This book is a full toolkit for someone who wants to implement BPM in the right way. This toolkit is particularly aimed at Business Analysts, although Project Managers, IT managers, developers, and even business people can expect to find useful tools and techniques in here. We will present the project framework, analysis techniques, and templates, BPM technology and example deliverables that you need to successfully bring a BPM solution into your organization.

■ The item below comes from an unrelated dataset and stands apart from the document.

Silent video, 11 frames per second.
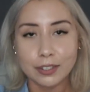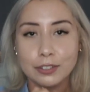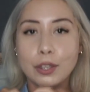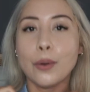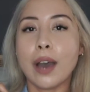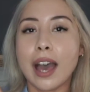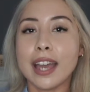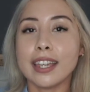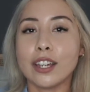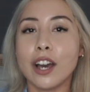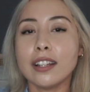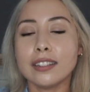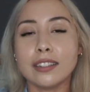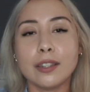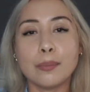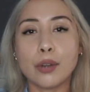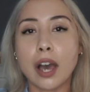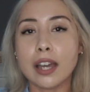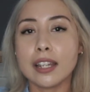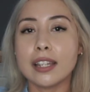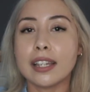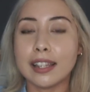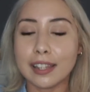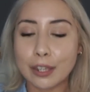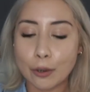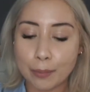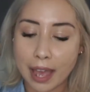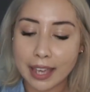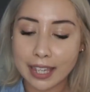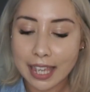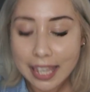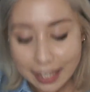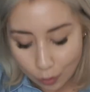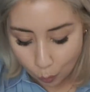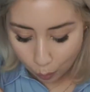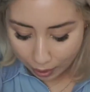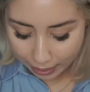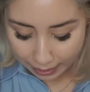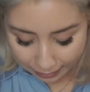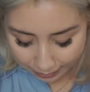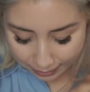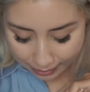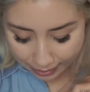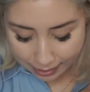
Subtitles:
So I got the Prada Cleo bag in white.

The book itself is structured to reflect the project lifecycle that we advocate. Each chapter represents a phase in the project. Each chapter will talk through the theory involved in that phase, explain the techniques or the technology, and then show you how it is done with an example. Every chapter has specific deliverables that fit in with the respective project phase, and these deliverables will be worked through in the example. Templates for the deliverables and the working example can be found in the download for this book.

The solution we'll build

As we go through the project phases, we will put together our example BPM system. The process that we will manage will be a realistic scenario and the solution could be used in real life. The BPM system we'll build will be stand alone, without proper interfaces to other systems, although we will simulate an interface, so we show how it can be done. The solution could certainly be developed much further, and in the final chapter we'll see some pointers for how this could be done, but even without further development, the solution is fully working and useful. The most important thing is that we go through the project steps so that the solution we build is functional and effective.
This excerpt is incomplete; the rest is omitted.